No sabe lo que siente, no teme a la etiqueta. Sabe que hubo un viaje. Sabe que perdió el juicio. Que escribió una carta, en la calle de La Libertad, que marcó el comienzo de su proceso de esclavitud. Nunca supo si su delirio fue tan grave que lo llevara a un episodio de amnesia, porque recuerda las diez horas de insufrible pánico, pero no qué pasó tras su llegada, solo que pronto estuvo en casa. Esta experiencia quedó fuera de todo lo que había experimentado nunca. No habría más puertas azules. No las habrá. Al final queda la letanía de un yo solo quería conocerla, pero todo se salió de sus cauces. Solo quería conocerla pero. Solo quería conocerla y. Mira el desfile. Se ve de nuevo en casa mientras se dice que todo este proceso tenía que pasar para no volver a pulsar los verdes no correspondidos nunca más; para decir que de las razones que entonces lo movían ya no queda nada, para aprender a lamer las heridas hasta convertirlas en caricias. Masturbación de amor propio hasta darse el gusto que reclama. Siempre habrá días raros. Si pudiera borrarlo todo. Si pudiera. Camina lentamente. Ya no tiene prisa. Camina erguido sobre dos pies. Pequeños pies para pequeños pasos, deformes pero avanzan.

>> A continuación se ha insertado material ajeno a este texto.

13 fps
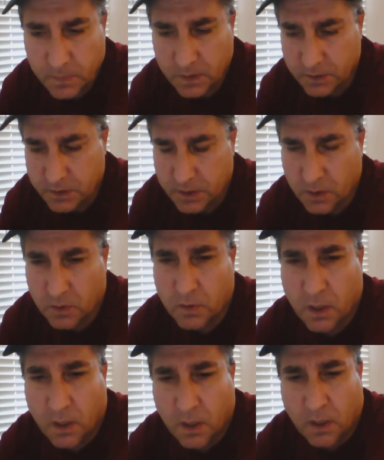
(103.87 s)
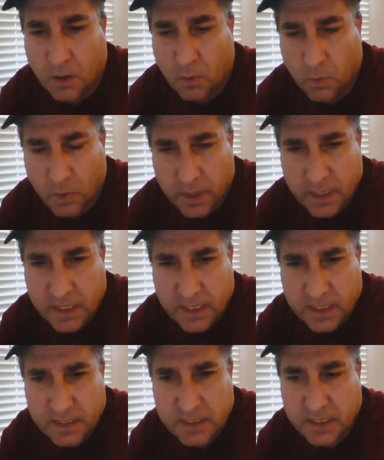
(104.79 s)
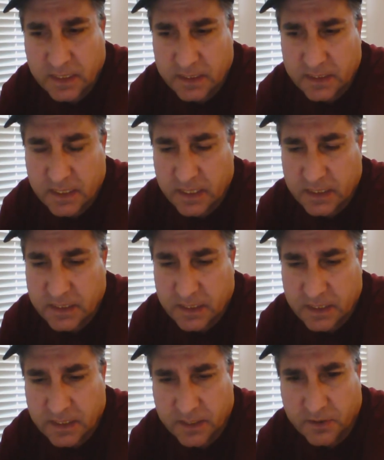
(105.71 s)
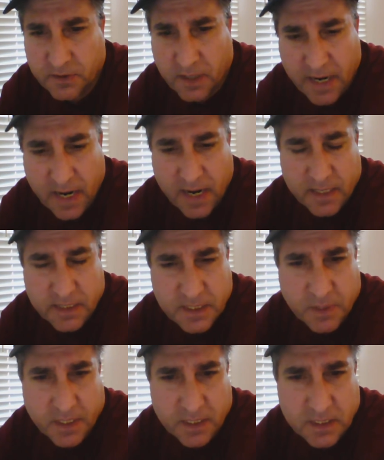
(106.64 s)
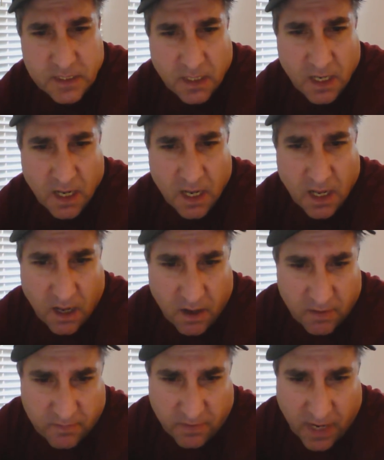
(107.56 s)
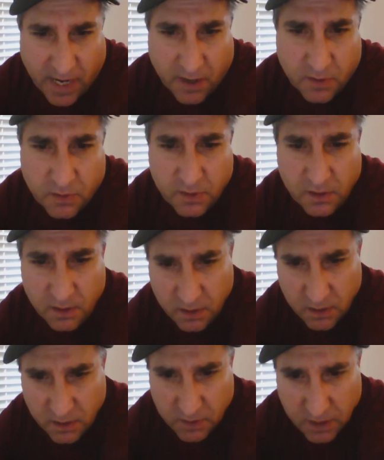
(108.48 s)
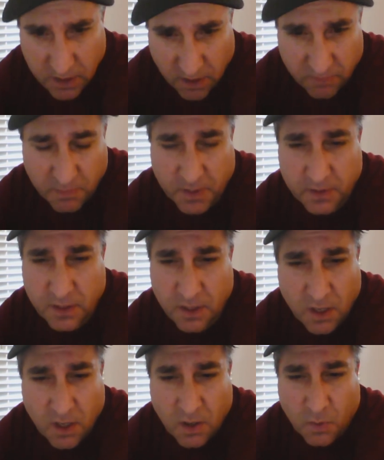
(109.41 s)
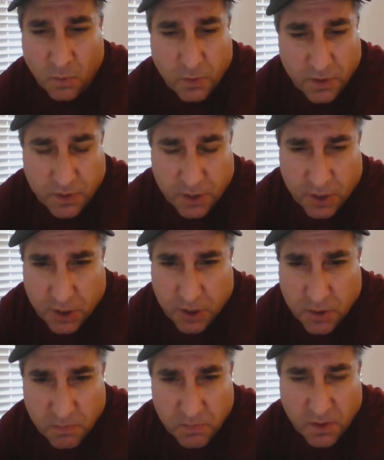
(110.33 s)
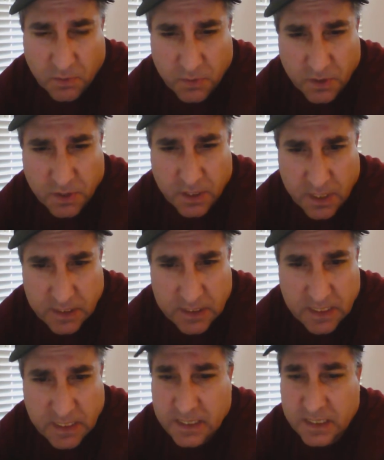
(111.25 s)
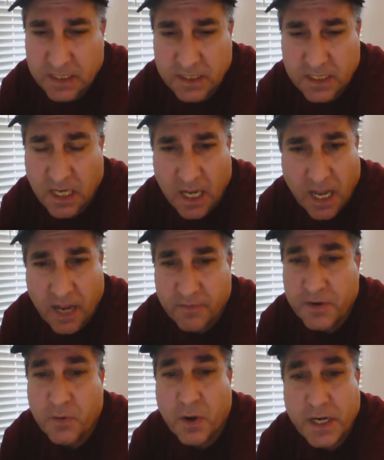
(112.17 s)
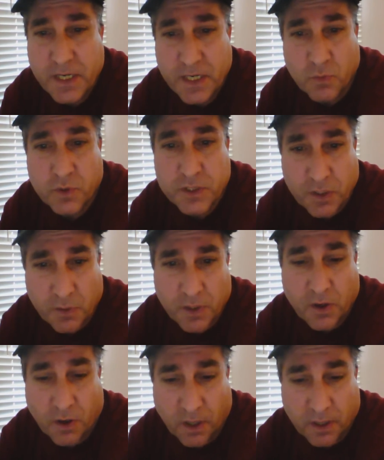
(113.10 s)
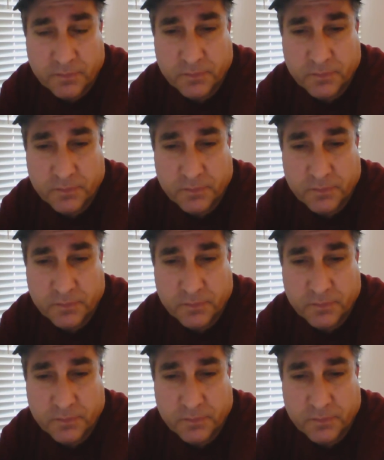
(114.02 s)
so what it is there are aspects of our government where the citizens have no idea what's going on.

-Si pudieras ver la belleza en lo grotesco: cuando el niño era un niño no sabían que existía lo grotesco, y lo grotesco era insólito. Cuando el niño era niño solo le importaba que la gente sonriera. Ella no tenía la culpa. Era mi responsabilidad hacerme respetar. -piensa.

El desfile avanza. Ahora se juega una partida de cartas. Solo hay dos naipes para dos jugadores. Uno pierde, sin embargo. Es todo o nada. Picas dice: vuelve a hacerlo. Corazones dice: escucha. Las picas tienen forma de diamante, pero qué va, son lanzas que atraviesan. Los corazones son, evidentemente, más de amar.

-¿Sigues leyendo esas señales?, pregunta el hombre de la bata durante la hora de sesión.

-Sí, pero ya no les hago caso, digo que quizá me hablan a mí, que quizá no. Antítesis pura, sí y no. A mí sí, a mí no. A la postre, tiende a no, es decir, sigo el camino. Después de todo, hice una promesa frente a la puerta azul. Lo peor es que suponía que el oprobio acabaría, pero aquí es peor. O tal vez sea cierto que sentimos pensamientos.

-¿Y si fueran verdad?, pregunta el hombre de la bata. ¿Qué tendrías que decir a eso?

-Que las señales tendrían que ser compatibles con mi promesa. No podría volver a pulsar jamás la tecla verde.

-¿Sigues soñando con vencejos?

-A veces.

La habitación le pareció ahora más amplia y las semanas cambiaron sus rutinas.